Has the energy sector’s love affair with sport peaked in the United Kingdom?
Five years ago, sport’s value as a communications tool for brands in the newly-deregulated energy sector was undisputed. In a period of intense competition between energy suppliers, sport sponsorship played an important role in terms of brand positioning and market share.
German energy company E.ON launched in the UK by partnering the FA Cup at £8m per year between 2006 and 2011, while the French provider EDF signed as the official partner and official electricity supplier of the London 2012 Olympic and Paralympic Games for £40m in 2007.
Of the deals that remain, British Gas’ commitment as principal partner to British Swimming lasts until 2015 at a reported £3m per year. Meanwhile, Swalec, owned by SSE (Scottish and Southern), and with one million customers in Wales, is title sponsor of Welsh rugby union’s league and cup competitions though 2015. Swalec is also in the fifth year of a 10-year partnership with Glamorgan Cricket, which includes naming rights to Swalec Stadium, while parent company SSE signed up as the Official Energy Supplier to Glasgow 2014 this summer.
These latter deals are not in the same league as those that have elapsed, so why the flight from big-time sports properties? According to Kevin Peake, who implemented npower’s sports strategy for 11 years before setting up the consultancy Asset Optimisation this year, the slowdown is to do with macro issues in the energy sector rather than a strategic shift.
“There is a lack of marketing activity across the whole industry,” says Peake. “Part of the reason is that profitability and margins are very low. Far from profiteering, the industry is in a period of consolidation and there is less difference between suppliers.

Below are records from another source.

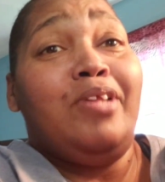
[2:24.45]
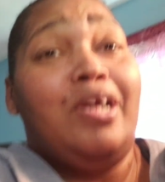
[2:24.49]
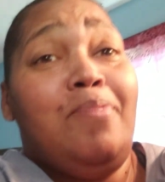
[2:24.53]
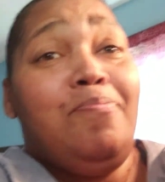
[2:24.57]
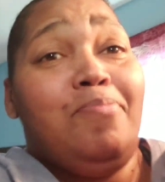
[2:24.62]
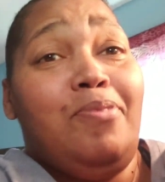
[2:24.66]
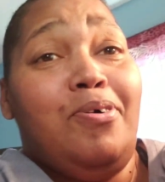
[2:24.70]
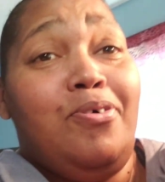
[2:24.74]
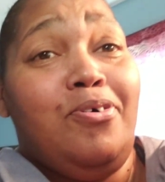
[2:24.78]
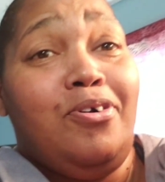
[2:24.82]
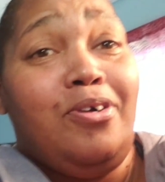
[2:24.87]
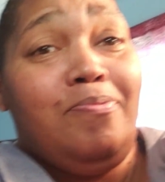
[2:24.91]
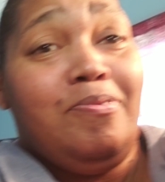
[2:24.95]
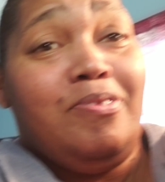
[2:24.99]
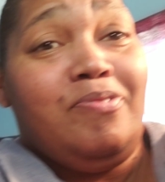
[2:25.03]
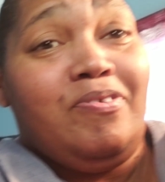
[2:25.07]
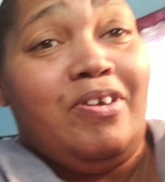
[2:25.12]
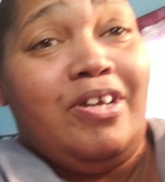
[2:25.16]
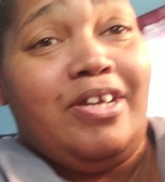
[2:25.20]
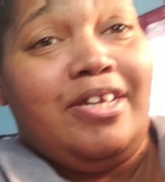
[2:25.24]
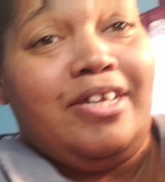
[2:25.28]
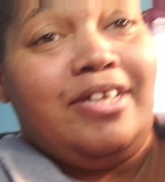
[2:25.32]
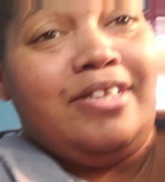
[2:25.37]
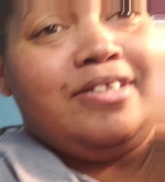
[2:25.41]
Well, hold on, let me try
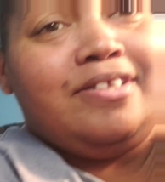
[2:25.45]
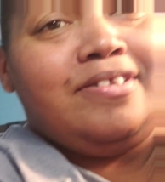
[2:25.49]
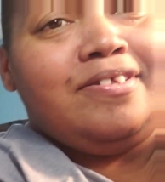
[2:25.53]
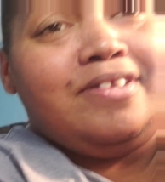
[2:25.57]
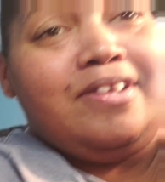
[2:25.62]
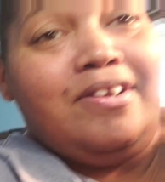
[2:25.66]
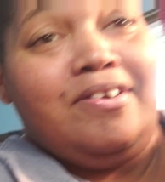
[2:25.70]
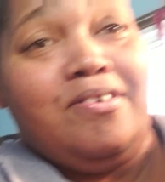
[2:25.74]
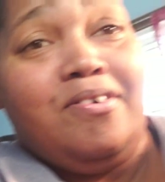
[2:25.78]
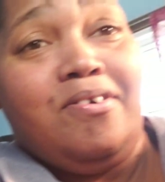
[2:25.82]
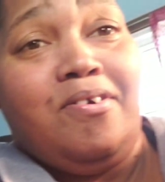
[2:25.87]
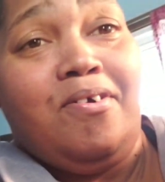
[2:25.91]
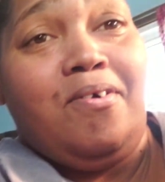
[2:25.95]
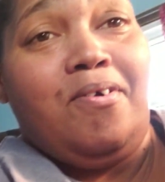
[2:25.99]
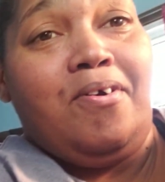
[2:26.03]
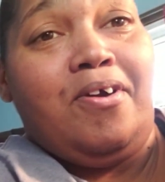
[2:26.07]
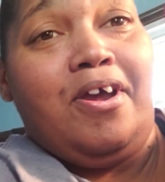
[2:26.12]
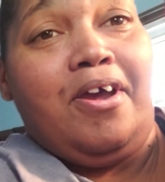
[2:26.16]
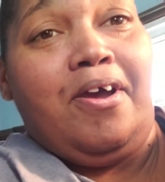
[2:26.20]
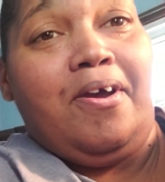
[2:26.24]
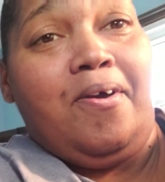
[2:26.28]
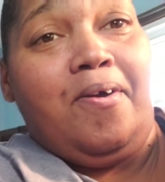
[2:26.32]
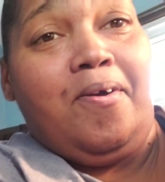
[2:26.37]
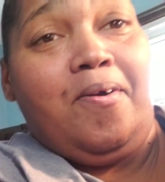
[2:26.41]
and get this down. Okay,
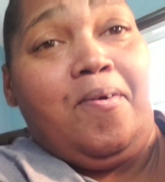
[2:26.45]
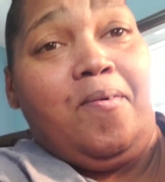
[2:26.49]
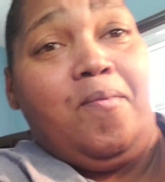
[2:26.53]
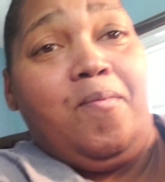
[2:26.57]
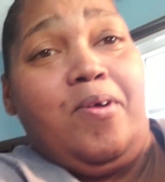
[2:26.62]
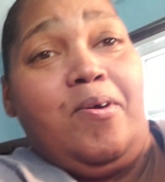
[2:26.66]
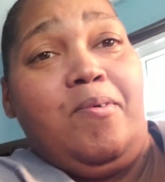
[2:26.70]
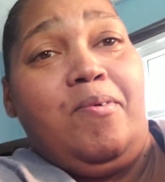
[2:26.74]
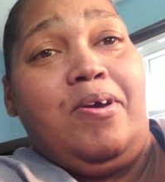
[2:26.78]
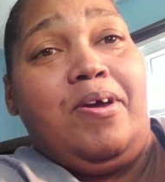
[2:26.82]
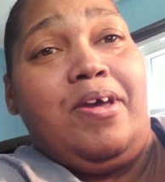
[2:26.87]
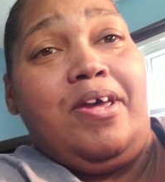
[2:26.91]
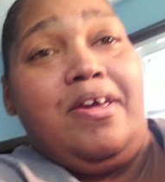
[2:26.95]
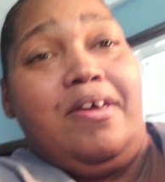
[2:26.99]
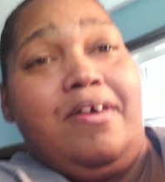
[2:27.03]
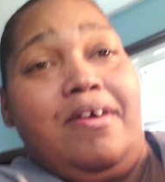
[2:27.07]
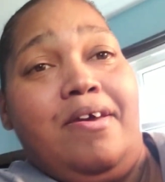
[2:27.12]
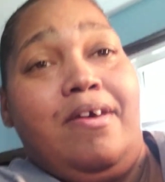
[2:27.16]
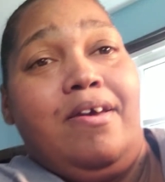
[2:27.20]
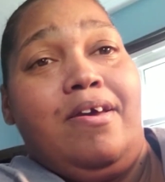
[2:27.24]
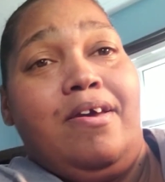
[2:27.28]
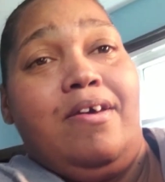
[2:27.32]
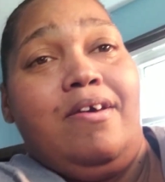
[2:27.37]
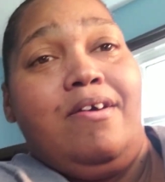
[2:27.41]

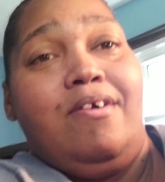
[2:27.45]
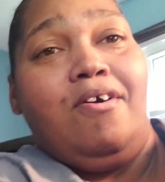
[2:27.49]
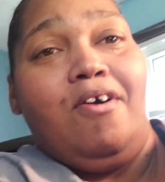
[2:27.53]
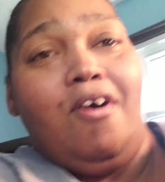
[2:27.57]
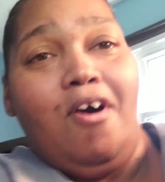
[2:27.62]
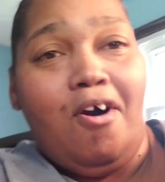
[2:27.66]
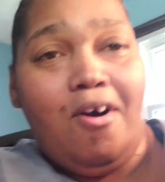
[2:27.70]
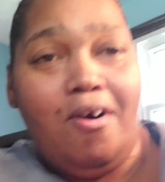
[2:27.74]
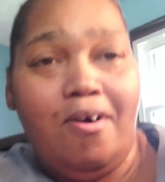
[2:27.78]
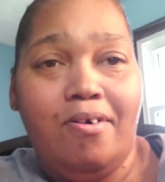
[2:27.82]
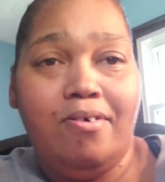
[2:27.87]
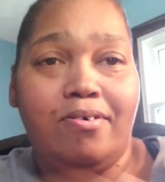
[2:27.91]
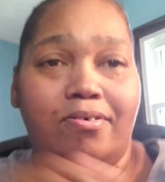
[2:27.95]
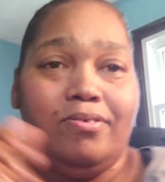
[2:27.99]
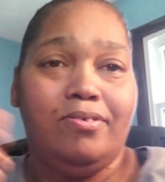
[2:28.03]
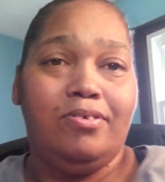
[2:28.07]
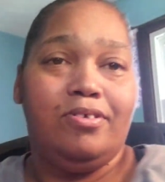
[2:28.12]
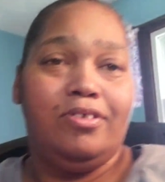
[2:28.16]
wait.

“Everything from advertising and marketing is affected by volatility in the power market. Sponsorship demands long-term commitment, but you can’t do that when you don’t know clearly what’s happening tomorrow. “
Intriguingly, his replacement at npower, director of customer marketing, Debbie Britton, has been mandated to “rebuild trust” in the npower brand following a series of above-inflation price hikes common to all energy brands over the last 18 months.

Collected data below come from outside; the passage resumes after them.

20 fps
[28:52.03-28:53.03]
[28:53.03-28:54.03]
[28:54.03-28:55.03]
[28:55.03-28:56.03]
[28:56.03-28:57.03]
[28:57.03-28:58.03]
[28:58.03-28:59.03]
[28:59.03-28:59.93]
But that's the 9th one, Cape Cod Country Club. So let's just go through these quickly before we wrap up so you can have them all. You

“In all the metrics, trust is one thing that sports sponsorship delivers. My view is that the problem is more at the reputational media level than consumer [trust] level,” says Peake.

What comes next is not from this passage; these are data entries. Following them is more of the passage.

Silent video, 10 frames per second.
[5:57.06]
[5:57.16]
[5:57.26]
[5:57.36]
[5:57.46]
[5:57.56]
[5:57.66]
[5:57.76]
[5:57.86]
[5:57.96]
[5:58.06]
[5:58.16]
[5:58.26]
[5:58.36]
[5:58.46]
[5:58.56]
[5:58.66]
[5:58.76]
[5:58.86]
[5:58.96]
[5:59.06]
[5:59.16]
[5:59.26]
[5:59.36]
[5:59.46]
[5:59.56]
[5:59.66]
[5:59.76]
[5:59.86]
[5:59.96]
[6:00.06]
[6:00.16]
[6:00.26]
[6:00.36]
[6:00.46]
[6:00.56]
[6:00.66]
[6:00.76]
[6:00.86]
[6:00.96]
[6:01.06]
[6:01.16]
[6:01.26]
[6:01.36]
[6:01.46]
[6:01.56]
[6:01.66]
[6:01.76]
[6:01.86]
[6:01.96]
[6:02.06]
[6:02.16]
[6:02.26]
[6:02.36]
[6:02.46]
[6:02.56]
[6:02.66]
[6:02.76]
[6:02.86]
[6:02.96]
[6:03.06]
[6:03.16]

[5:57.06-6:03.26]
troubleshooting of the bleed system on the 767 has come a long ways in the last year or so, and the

But could there be more activity around the corner?
Peake says that the energy sector is readying for its next growth phase. “Smart metering will start en masse in 2014. It is the biggest infrastructure change in the UK with 28 million meters to be installed in people’s houses. Smart meters give you real time electricity useage and accurate billing. Sponsorship is a strong property in this sector – when we’re in the next phase, you’ll see that.”
The United Kingdom is far from alone in facing energy sector problems. In Germany, where four big utilities – RWE, E.ON, EnBW and Vattenfall Europe – share around 80 per cent of the market, there are similar media accusations of profiteering, but far less switching of providers among consumers.
This is partly because energy companies in the German market retain strong regional municipal stakeholdings, which encourage brand loyalty, reinforced by local football club and CSR projects.
“There was a period four or five years ago when brands were looking to build on a European, even global basis,“ says Peake. ”RWE was looking at sponsoring Williams F1, but there’s not that desire anymore. Recent legislation against German nuclear power hasn’t helped.”
Where foreign brands have entered the German market, however, sport has raised awareness. Berlin-based Gazprom Germania, for example, currently serves a modest 65,000 residential customers, but Germany is the largest foreign consumer of Russian gas and a premium market for Gazprom where the company pays great attention to its image. Gazprom’s shirt sponsorship of FC Shalke 04, “a club boasting deep-rooted football traditions” is part of that story. As a result, “Gazprom`s brand has become much more recognisable in Germany and the image of our company has much improved,” the company told Frontiers.
But Gazprom’s international CSR programme “Gazprom for Children” should not be underestimated. From 2007 to 2012 Gazprom allocated almost RUB 17.8bn ($570m) to the company’s largest social project.